Dystonia is a neurological condition causing involuntary and sometimes painful muscle spasms resulting in abnormal movements or postures. Dystonia is an umbrella term covering a number of conditions.  Spasms can be intermittent or sustained, and can cause awkward, unusual and sometimes painful postures.  Tremor (shaking) and athetosis (writing movements) can also be a characteristic of some types of dystonia.

Presentation of symptoms vary tremendously according to the individual.  It affects different parts of the body with the most common areas in adults being the neck and eyes.  It can affect one or two parts, most common in the adult, but with early onset dystonia it often generalises to affect multiple parts of the body.  It can be very uncomfortable, cause pain, and has varied effects on activities such as speech, visual performance and mobility.

The cause varies and is unidentified in a high proportion of cases.  Some identified causes include brain lesions and gene mutations.  The underlying pathology is thought to be a problem with the basal ganglia, the part of the brain that controls movement, with faulty signals from the brain causing the muscles to spasm and pull on the body incorrectly.  Studies have also identified the cerebellum playing a causal role.
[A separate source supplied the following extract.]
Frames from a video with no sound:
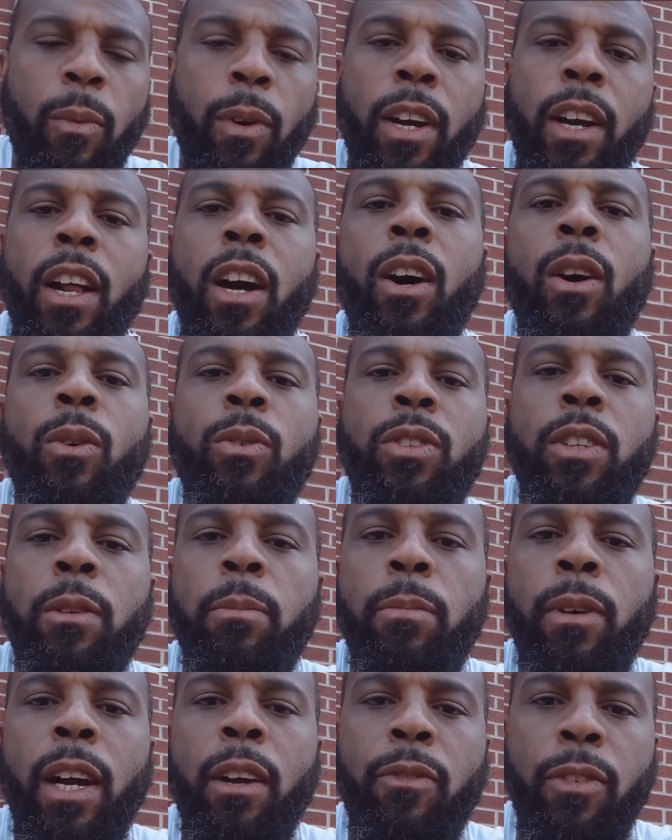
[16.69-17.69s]
one of the hosts of
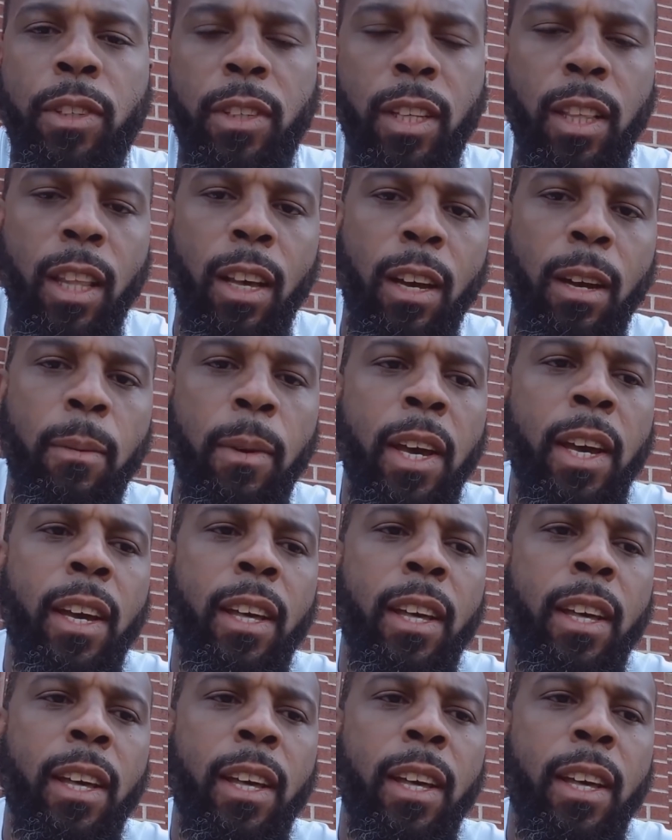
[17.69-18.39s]
the Breakfast Club,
At the Bobath Centre we offer a comprehensive assessment to identify relevant primary and secondary impairments.  Although we cannot offer a cure, we use highly skilled handling techniques to treat the neurological problems caused by dystonia, aiming to correct postural changes, maintain range of movement, and reduce secondary impacts such as pain, with the ultimate aim of maintaining or improving independence.  We take an analytical problem solving approach that is individualised to each client.  Treatment plans are guided by the use of individualised functional goal plans and outcome measures.

Over time we will also develop a highly specific home programme to support twenty-four-hour management, with the aims of reducing any associated pain symptoms and maximising a person’s function and independence.

Treatment can be delivered in a range of different formats and is decided on an individual basis, this can range from 6 monthly reviews to intensive bursts of treatment for a couple of weeks or more.